8. The use, method or urolithin for use according to any preceding claim, wherein the stem cell function comprises one or more of the following: plant activity ability; self-updating; blood or immune cell differentiation.

9. The use, method or urolithin for use according to any preceding claim, wherein the increased stem cell function increases blood cell level in a subject.

10. The use, method or urolithin for use according to any preceding claim, wherein the urolithin is urolithin a.

11. The use, method or urolithin for use according to any preceding claim, wherein the population or subpopulation of HSPCs is contacted with urolithin for up to and including 7 days.

12. The use, method or urolithin for use according to any preceding claim, wherein the urolithin is in the form of a pharmaceutical or nutritional composition, optionally in the form of a food product, a food supplement, a nutritional product, a special medical use Formula (FSMP), a nutritional supplement, a dairy based drink, a low volume liquid supplement or a meal replacement beverage.

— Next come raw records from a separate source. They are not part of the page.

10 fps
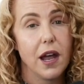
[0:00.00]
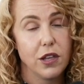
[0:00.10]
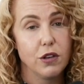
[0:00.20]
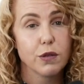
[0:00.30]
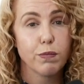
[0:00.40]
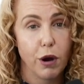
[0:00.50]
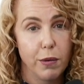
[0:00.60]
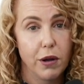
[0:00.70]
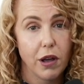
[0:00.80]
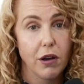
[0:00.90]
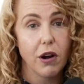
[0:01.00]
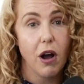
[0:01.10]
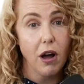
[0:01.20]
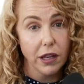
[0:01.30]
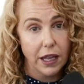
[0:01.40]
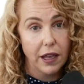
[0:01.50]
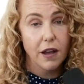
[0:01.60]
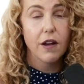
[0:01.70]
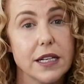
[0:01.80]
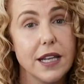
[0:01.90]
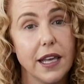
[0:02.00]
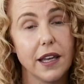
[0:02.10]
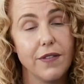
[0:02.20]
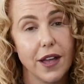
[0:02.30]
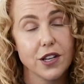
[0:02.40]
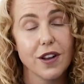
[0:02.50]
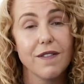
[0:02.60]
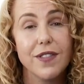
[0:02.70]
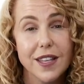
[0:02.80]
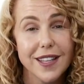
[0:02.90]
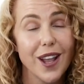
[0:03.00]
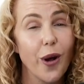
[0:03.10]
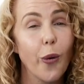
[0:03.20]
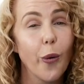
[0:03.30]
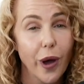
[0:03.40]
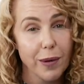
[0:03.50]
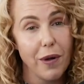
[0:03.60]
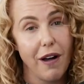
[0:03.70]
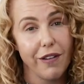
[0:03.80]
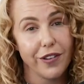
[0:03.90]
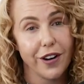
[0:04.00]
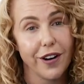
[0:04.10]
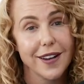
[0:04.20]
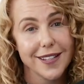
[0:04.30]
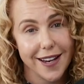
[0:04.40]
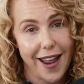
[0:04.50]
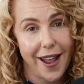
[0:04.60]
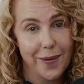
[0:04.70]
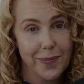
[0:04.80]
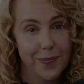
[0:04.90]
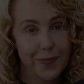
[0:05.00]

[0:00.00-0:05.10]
and use promo code Holly to take advantage of this incredible offer today.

13. The use, method or urolithin for use according to any preceding claim, wherein a subject has or is at risk of having a sub-normal amount of hematopoietic cells, optionally wherein the hematopoietic cells are erythrocytes, leukocytes and/or platelets.

14. The use, method or urolithin for use according to any preceding claim, wherein the subject has or is at risk of developing anemia, leukopenia and/or thrombocytopenia.

15. The use, method or urolithin for use according to any preceding claim, wherein the subject has undergone an intervention selected from the group consisting of: hematopoietic stem cell transplantation;

Bone marrow transplantation; pretreatment of myeloablative properties; chemotherapy; radiation therapy; and (3) performing surgical operations.